In Jordan, the IMF loan supports the authorities’ program to stabilize the economy and address the negative impact of exogenous shocks, mainly in its energy sector, as well as regional unrest. It will allow Jordan to guard against additional shocks and avoid sharp adjustments that could have an adverse impact on growth and the vulnerable segments of the population. By providing liquidity over the next three years, it will also allow the authorities to implement their national reform program gradually and with adequate measures to protect the poor and vulnerable households. And, it will support the authorities’ efforts to foster high and inclusive through measures to improve the business environment, enhance transparency, and foster trade.

In Morocco, our financial assistance is designed to provide insurance in case the country is affected by a sharp deterioration in its external economic environment. Morocco’s track record of sound economic policies has contributed to solid economic performance, which, in turn, has helped cushion the impact of the global crisis and respond to pressing social needs. So, Morocco does not have an immediate need for any IMF financing; nevertheless, uncertainties about the euro zone and possible higher oil prices pose real risks. The two-year PLL with the IMF provides Morocco with a useful insurance policy for meeting any possible financing needs should these risks materialize.

For Yemen, approval of the concessional IMF loan earlier in the year allowed for the immediate disbursement of financial assistance to support the country’s economic recovery program following a prolonged political crisis.

Learning from experience

In providing support, we have taken something of a new approach that draws upon the lessons of the Arab Spring and the IMF’s experience in its 188 member countries. We know that programs are much more likely to succeed if they are designed and owned by the national authorities and enjoy broad support within the country. We are also focusing much more explicitly on policies that ensure that the benefits of economic growth are shared more broadly and on protecting the most vulnerable members of society.

The Arab Spring has shown vividly that aggregate growth numbers alone tell only part of story. For growth to be sustainable, it must create jobs, its benefits should be widely spread—not captured by a few—and there should be a broader and fairer distribution of economic opportunities across the population.

We are bringing this new understanding into our engagement with the region, and our discussions with authorities reflect this. I encourage you to look up the documents that will soon be on our website describing the programs we are supporting in Jordan and Morocco and tell us what you think.

3 Responses

  1. [...] doubt the Arab countries in transition will chart their own paths. But I strongly believe that the international community also has a role [...]

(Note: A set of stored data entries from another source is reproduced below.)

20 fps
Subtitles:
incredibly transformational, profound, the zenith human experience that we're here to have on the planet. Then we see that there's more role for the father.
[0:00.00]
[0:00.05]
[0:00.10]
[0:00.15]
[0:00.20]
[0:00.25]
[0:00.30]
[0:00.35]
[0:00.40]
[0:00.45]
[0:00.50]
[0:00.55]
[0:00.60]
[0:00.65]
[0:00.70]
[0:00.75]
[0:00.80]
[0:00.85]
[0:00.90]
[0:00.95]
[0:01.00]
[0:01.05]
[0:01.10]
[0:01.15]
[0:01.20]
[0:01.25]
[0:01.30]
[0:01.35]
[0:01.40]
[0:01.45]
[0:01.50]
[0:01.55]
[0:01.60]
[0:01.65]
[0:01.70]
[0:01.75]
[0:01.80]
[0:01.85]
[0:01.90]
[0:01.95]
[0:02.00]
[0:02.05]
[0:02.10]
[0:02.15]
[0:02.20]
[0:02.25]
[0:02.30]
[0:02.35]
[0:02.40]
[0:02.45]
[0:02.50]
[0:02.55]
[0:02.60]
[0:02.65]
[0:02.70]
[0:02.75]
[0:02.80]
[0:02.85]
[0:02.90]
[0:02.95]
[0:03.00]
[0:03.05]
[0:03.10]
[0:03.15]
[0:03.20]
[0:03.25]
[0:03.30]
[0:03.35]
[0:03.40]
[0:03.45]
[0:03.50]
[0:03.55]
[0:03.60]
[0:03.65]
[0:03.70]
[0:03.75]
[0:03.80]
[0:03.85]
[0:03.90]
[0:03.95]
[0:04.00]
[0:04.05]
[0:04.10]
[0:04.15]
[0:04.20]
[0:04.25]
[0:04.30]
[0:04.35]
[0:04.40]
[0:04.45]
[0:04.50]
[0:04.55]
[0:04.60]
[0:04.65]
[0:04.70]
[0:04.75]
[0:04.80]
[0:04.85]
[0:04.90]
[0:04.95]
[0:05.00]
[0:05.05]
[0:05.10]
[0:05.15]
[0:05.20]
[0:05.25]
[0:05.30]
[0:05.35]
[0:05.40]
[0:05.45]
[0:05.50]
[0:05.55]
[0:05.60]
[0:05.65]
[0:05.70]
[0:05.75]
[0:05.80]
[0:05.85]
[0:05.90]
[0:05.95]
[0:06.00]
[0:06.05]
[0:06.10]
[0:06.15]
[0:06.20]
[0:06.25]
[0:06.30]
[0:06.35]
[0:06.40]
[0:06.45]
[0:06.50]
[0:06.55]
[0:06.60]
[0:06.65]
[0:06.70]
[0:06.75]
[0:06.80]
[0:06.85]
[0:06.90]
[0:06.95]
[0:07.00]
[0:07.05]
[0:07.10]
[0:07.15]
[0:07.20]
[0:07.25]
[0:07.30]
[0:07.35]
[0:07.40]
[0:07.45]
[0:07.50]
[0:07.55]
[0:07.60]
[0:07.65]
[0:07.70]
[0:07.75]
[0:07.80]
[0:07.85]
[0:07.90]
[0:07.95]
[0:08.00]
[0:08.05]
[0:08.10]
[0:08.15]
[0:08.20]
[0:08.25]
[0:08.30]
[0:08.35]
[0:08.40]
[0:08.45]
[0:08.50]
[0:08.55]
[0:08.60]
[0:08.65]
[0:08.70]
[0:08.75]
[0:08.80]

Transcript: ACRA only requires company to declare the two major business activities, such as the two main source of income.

  2. The trust put on governments to insure inclusive growth and efficiently use IMF loans is misplaced. With the lack of transparency in the system, this would only favour an environment of corruption.

    It is time for big institutions such as the IMF and WB to change their perspective and approach and and invest in Youth, Civil Society and Entrepreneurship. In my country, Tunisia, what we need is not big amounts of money, it’s good governance and transparency in receiving, allocating and spending that money.

  3. –tell us what you think–

    Financial assistance to these two countries is well in time. What is needed is that the people of the Arab countries should be lucky to have sincere and honest leadership and not allow misuse of the taxpayers’ money and IMF funds. In simple words democratization of the Arab countries is a prerequisite ensuring transparency and accountability for inclusive growth.